On the riverside in Poolewe are the remains of the Red Smiddy, which is one of the earliest known iron blast furnaces in Scotland. It was in use between 1610 and 1670.
There is much evidence of crofting in the area and fascinating former townships to explore, such as the abandoned village at Slaggan.
The former Church of Scotland and its manse on Main Street, Poolewe were designed by Thomas Telford.
The Poolewe Nurses Home and Surgery was built in 1912 on Main Street in memory of Lady Mairi Mackenzie.
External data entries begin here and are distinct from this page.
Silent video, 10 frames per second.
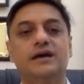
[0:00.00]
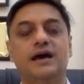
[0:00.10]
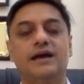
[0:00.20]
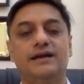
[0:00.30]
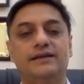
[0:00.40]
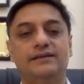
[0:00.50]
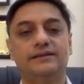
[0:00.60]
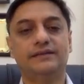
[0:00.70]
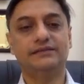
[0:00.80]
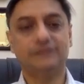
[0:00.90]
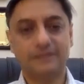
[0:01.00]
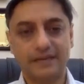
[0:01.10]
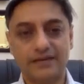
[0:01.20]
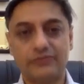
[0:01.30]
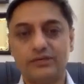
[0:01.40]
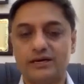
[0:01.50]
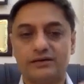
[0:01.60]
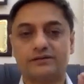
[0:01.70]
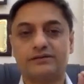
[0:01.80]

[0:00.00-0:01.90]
And I think even there we are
Loch Ewe was the base for the Russian Arctic Convoys in World War 2 and you can see many wartime remains around the area. There is a memorial at Cove where you can also see the extensive gun emplacements. There are further gun emplacements at Boor, Tournaig and Mellon Charles. The Russian Arctic Convoy Association are working to establish a museum in Aultbea as a lasting tribute to the brave men of the Arctic Convoys.
The Loch Ewe area is a mecca for geologists with some of the oldest rocks in the world to be found here, such as Torridonian Sandstone and Lewissian Gneiss. Fossils are regularly found locally, and running through the centre of the area is the Loch Maree fault. The mountain landscape is the product of extensive glaciation.
The Gairloch Heritage Museum gives a fascinating insight into the culture and tradition of the whole area.